> [SUPPLIED RECORDS]:
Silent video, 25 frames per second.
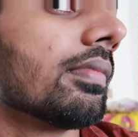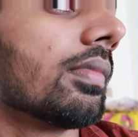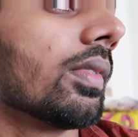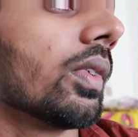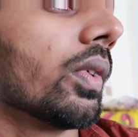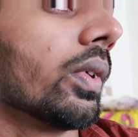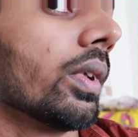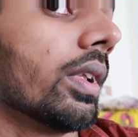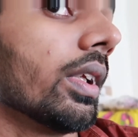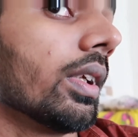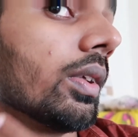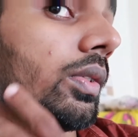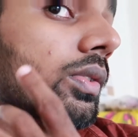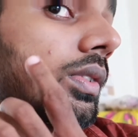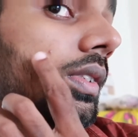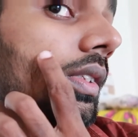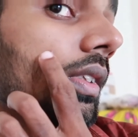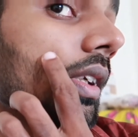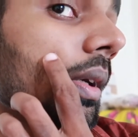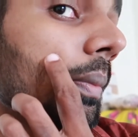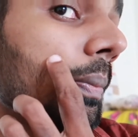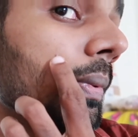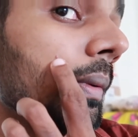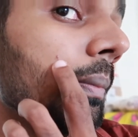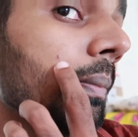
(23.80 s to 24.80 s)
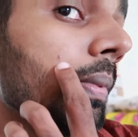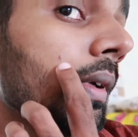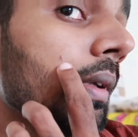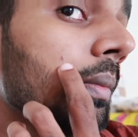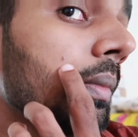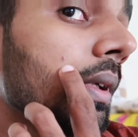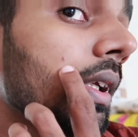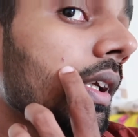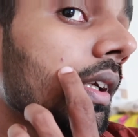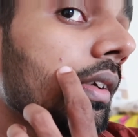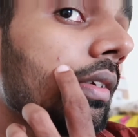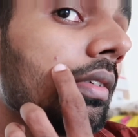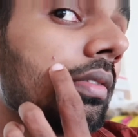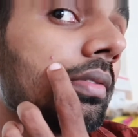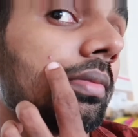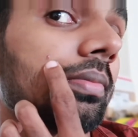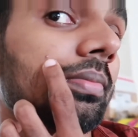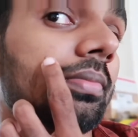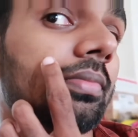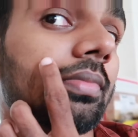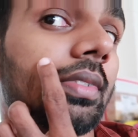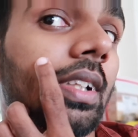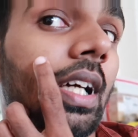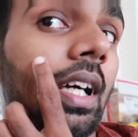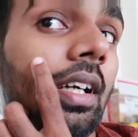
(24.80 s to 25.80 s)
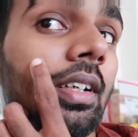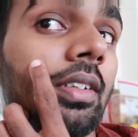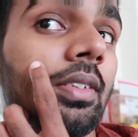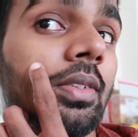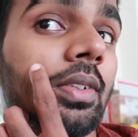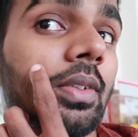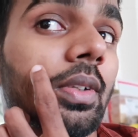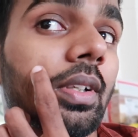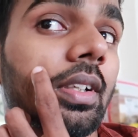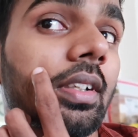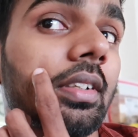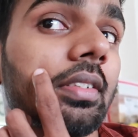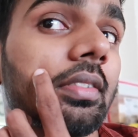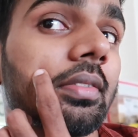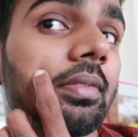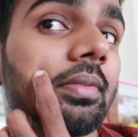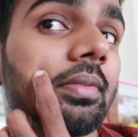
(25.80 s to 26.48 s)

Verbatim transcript: वो देख उस दिन का पिंपल मेरा दाग हो गया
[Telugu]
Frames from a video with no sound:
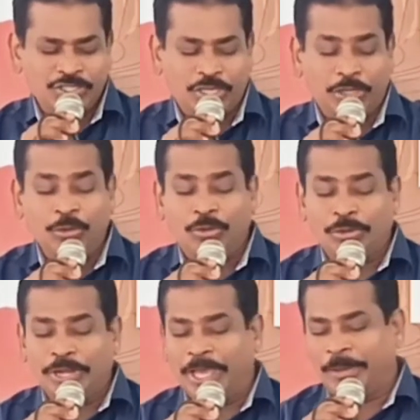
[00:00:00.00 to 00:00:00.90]

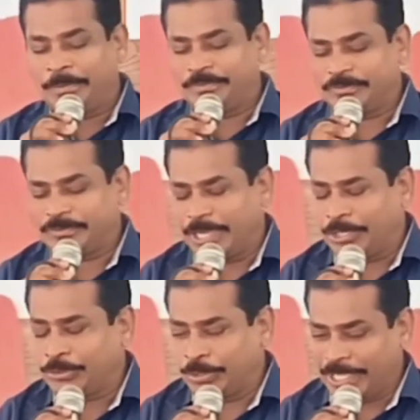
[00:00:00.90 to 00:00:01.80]
సనుకున్నాం
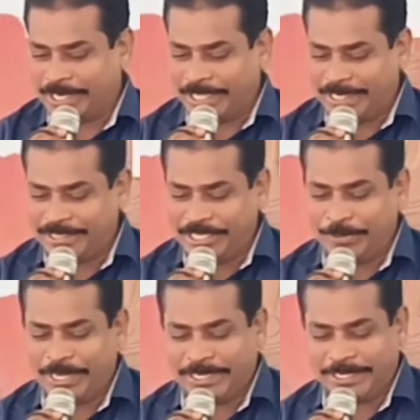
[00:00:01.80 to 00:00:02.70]
అనుకున్నారు కానీ
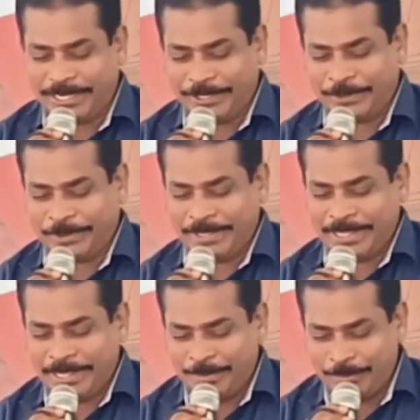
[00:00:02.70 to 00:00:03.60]
దేవుడు అంటున్నాడు
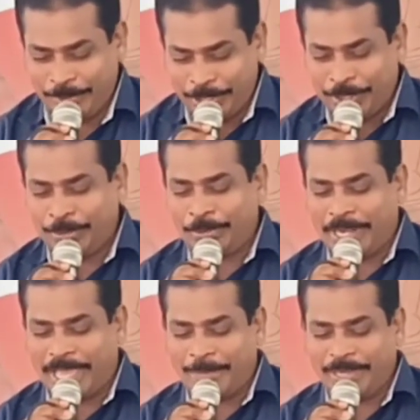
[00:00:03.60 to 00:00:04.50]
మీరు
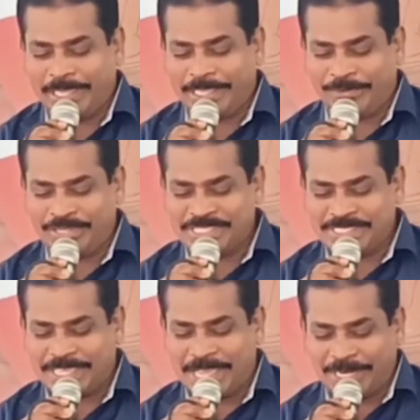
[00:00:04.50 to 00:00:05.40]
నా మీద
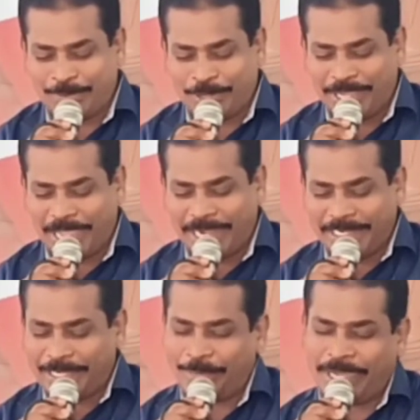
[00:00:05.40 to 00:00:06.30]
విస్తారముగా
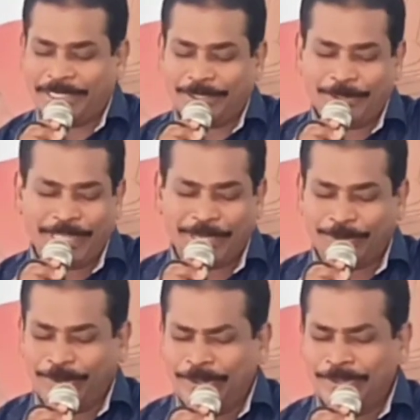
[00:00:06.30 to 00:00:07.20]
ఆడిన మాటలు
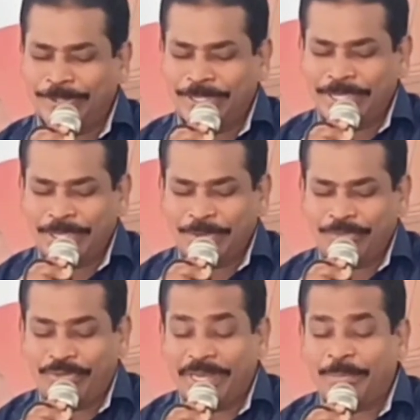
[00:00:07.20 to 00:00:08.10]
నాకు
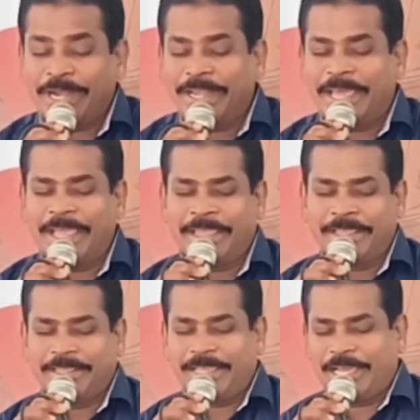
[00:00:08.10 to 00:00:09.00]
వినబడ్డాయి
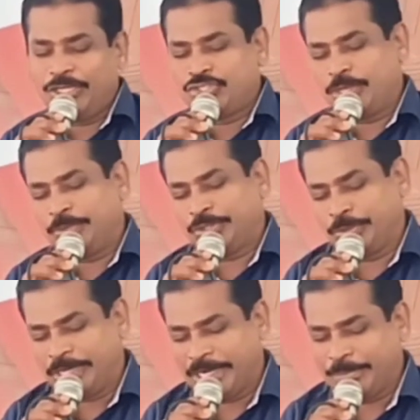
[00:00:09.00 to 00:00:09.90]
అని చెబుతూ
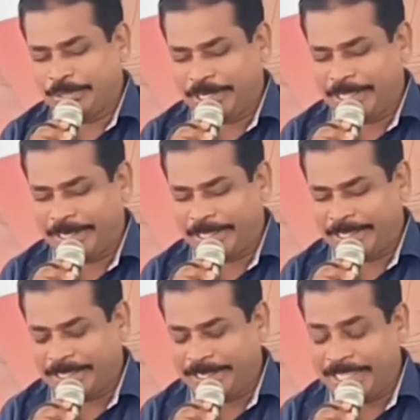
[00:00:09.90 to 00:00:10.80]
ఉన్నాడు ప్రియులారా
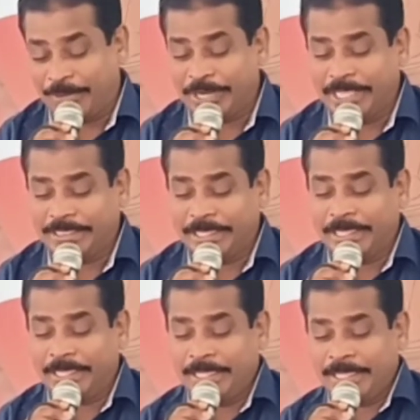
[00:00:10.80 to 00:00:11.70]
కనుక ఎవరైతే
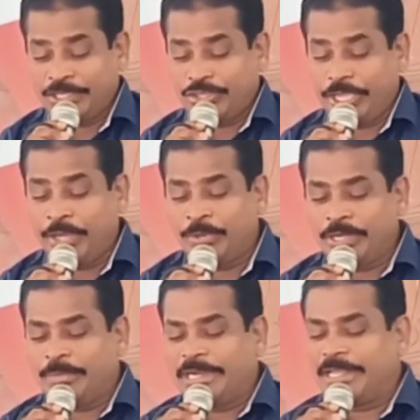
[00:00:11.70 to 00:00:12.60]

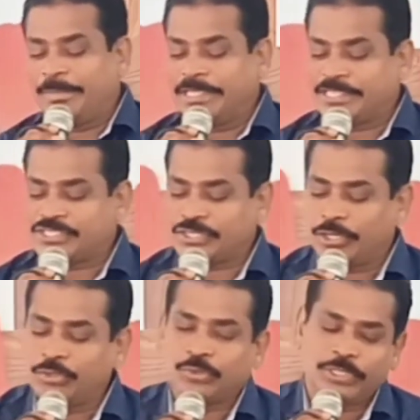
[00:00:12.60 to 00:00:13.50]
దేవుని బిడల మీద
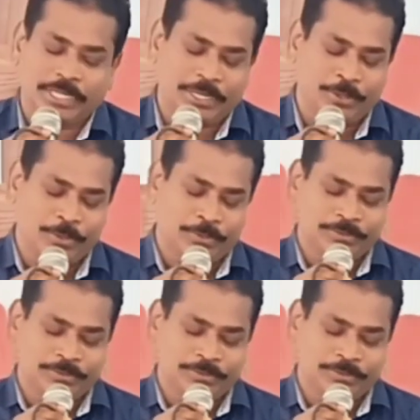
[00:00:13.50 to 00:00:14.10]
సనుక్కుంటారో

> [TASK]: The output must start at the line holding "[00:00:09.00 to 00:00:09.90]", end at the last line of the listing above, and show each line exactly; please omit all pictures.

> [OUTPUT FOR THIS TASK]:
[00:00:09.00 to 00:00:09.90]
అని చెబుతూ
[00:00:09.90 to 00:00:10.80]
ఉన్నాడు ప్రియులారా
[00:00:10.80 to 00:00:11.70]
కనుక ఎవరైతే
[00:00:11.70 to 00:00:12.60]

[00:00:12.60 to 00:00:13.50]
దేవుని బిడల మీద
[00:00:13.50 to 00:00:14.10]
సనుక్కుంటారో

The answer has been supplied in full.